FAJAR.CO.ID, JAKARTA – Pengamat hukum dan tata negara yang juga Dosen STHI Jentera, Bivitri Susanti mengungkapkan gugatan batasan usia capres-cawapres yang diajukan ke Mahkamah Konstitusi (MK) akan memiliki efek buruk jika dikabulkan.
Karena itu, dia menilai bahwa MK sudah sewajibnya untuk menolak mentah-mentah adanya pengajuan permohonan terkait batas usia capres-cawapres. Sebab, menurut Bivitri, MK merupakan lembaga yudikatif yang tidak memiliki peran dalam perubahan aturan terkait Pemilu.

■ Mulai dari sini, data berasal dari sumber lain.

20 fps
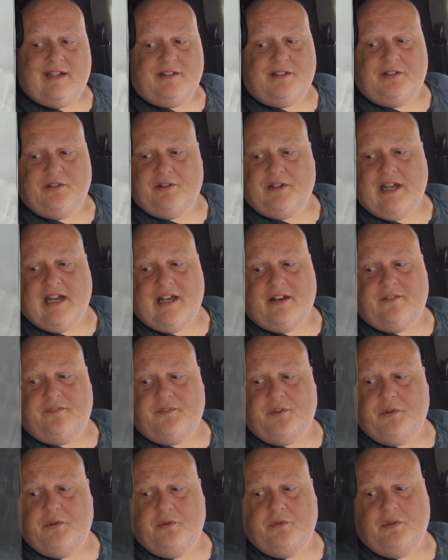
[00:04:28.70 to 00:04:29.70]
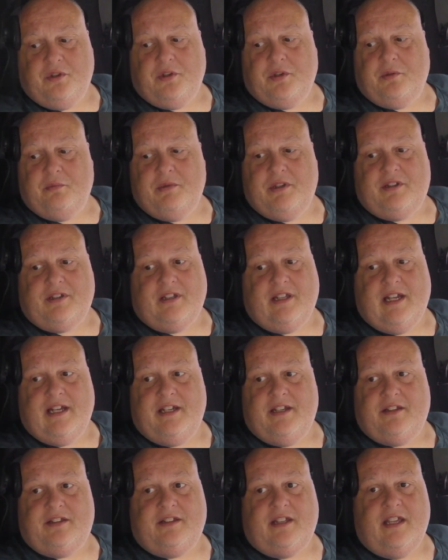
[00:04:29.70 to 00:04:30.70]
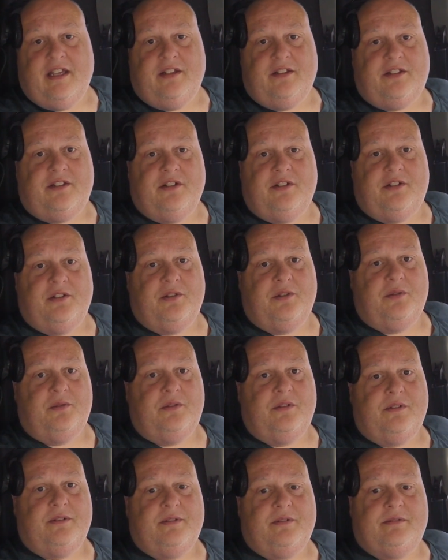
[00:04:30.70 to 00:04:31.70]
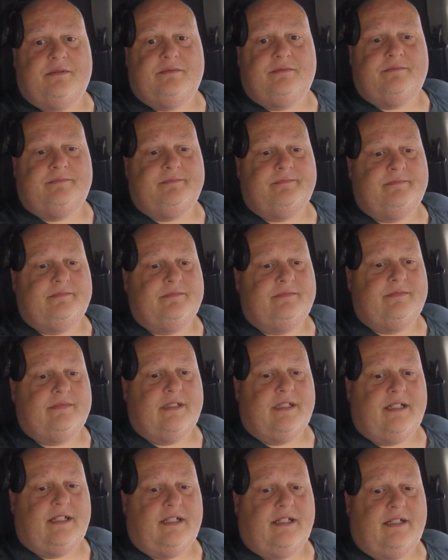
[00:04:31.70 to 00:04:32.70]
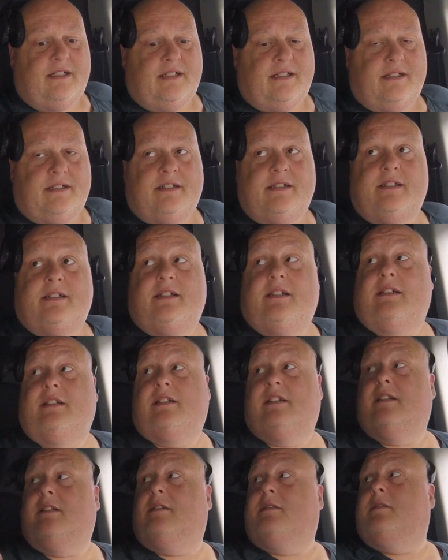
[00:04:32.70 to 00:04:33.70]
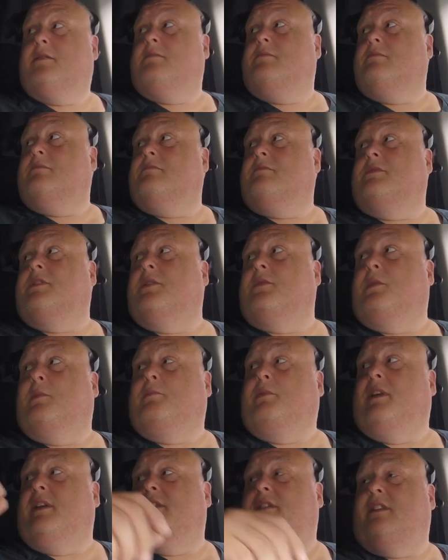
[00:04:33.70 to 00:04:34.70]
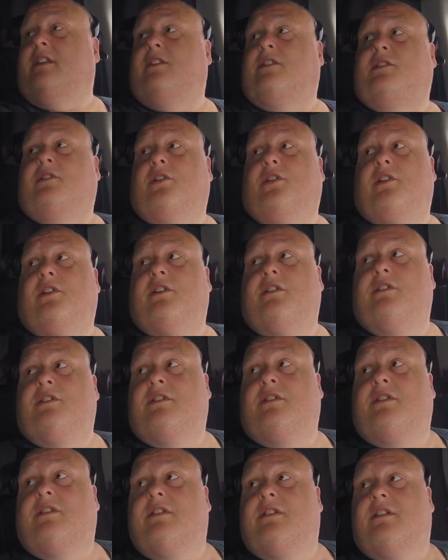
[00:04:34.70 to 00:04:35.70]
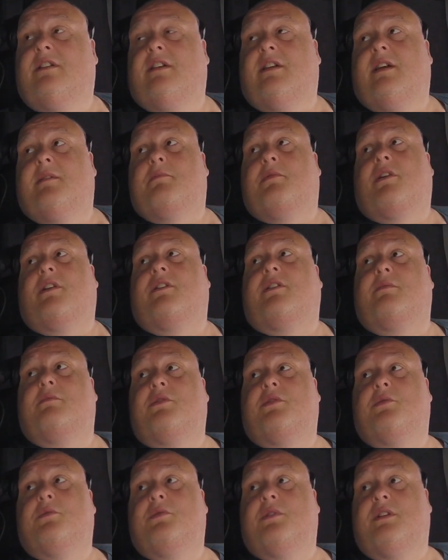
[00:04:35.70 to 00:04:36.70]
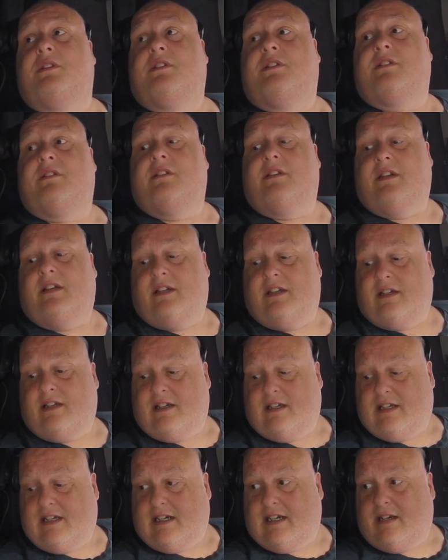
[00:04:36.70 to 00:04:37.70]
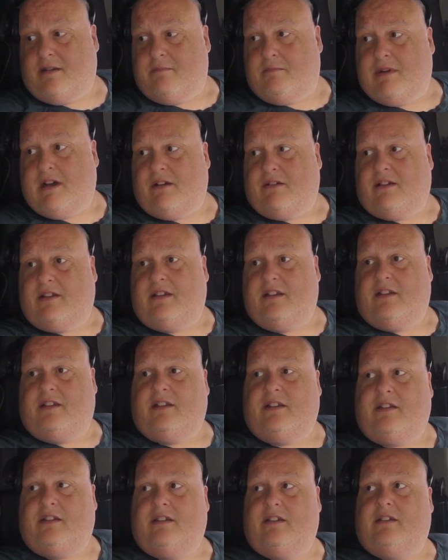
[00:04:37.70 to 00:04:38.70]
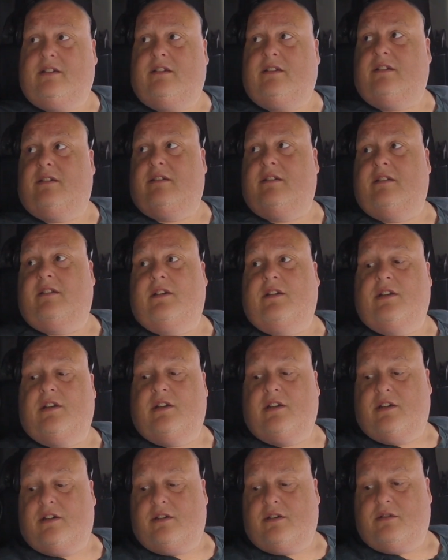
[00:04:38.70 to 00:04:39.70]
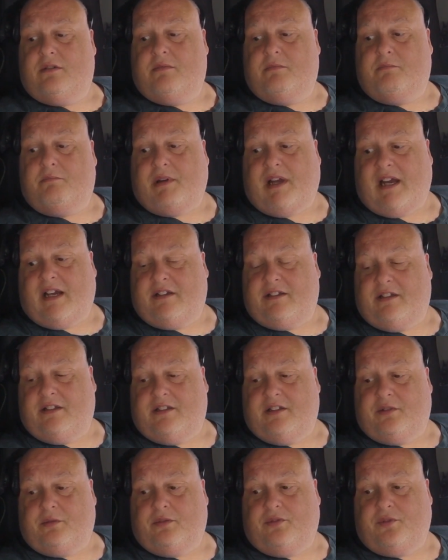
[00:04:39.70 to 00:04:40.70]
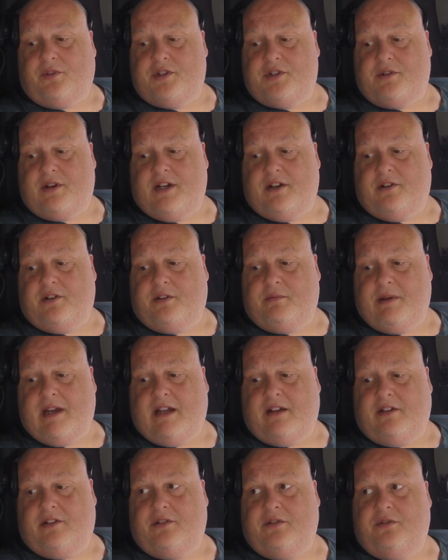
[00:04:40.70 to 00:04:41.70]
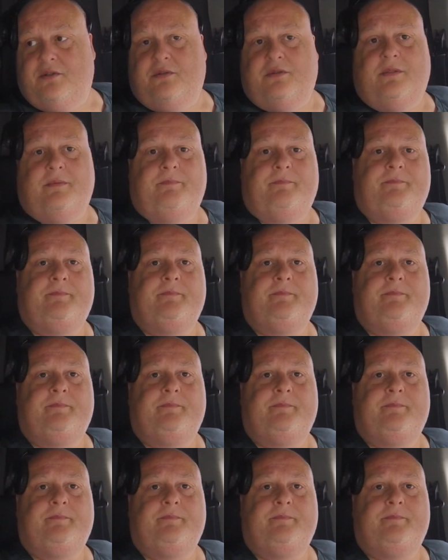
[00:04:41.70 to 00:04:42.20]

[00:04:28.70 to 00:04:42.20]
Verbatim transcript: Still got a few little miscellaneous things to do. Uh, gonna replace these curtains. I bought some new ones. I gotta mount this box that this refrigerator is mounted to.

“Tidak seharusnya diputuskan oleh lembaga yudikatif. Itu tugasnya DPR dan pemerintah,” kata Bivitri dalam keterangannya, Selasa (10/10).
Bahkan, pengamat hukum tersebut juga memproyeksikan adanya kerusakan dalam sistem ketatanegaraan di Indonesia. Pasalnya, jika gugatan batas usia capres-cawapres dikabulkan akan membuat legitimasi MK akan rusak.
“Legitimasi MK sebagai lembaga negara akan dipandang sebelah mata oleh masyarakat,” ungkap Bivitri secara blak-blakan.
Tak hanya itu, lanjut dia mengingatkan, tidak menutup kemungkinan jika nantinya MK justru akan diolok-olok karena telah melakukan penyelewengan tugas.
“Kalau secara keilmuan sih, seharusnya MK memang tidak menerimanya. Jadi seharusnya memang tetap 40 tahun,” tegas Bivitri.
Namun dia tidak memungkiri bahwa kuat diduga tengah ada desakan pada tubuh MK untuk segera mengizinkan adanya perubahan aturan batasan usia capres-cawapres demi Pilpres 2024 mendatang.
Hal itu dapat dilihat dari bagaimana sikap MK yang sempat menunda keputusan terkait gugatan tersebut. Kondisi itulah yang dianggap Bivitri dapat menggoyahkan sistem ketatanegaraan Indonesia.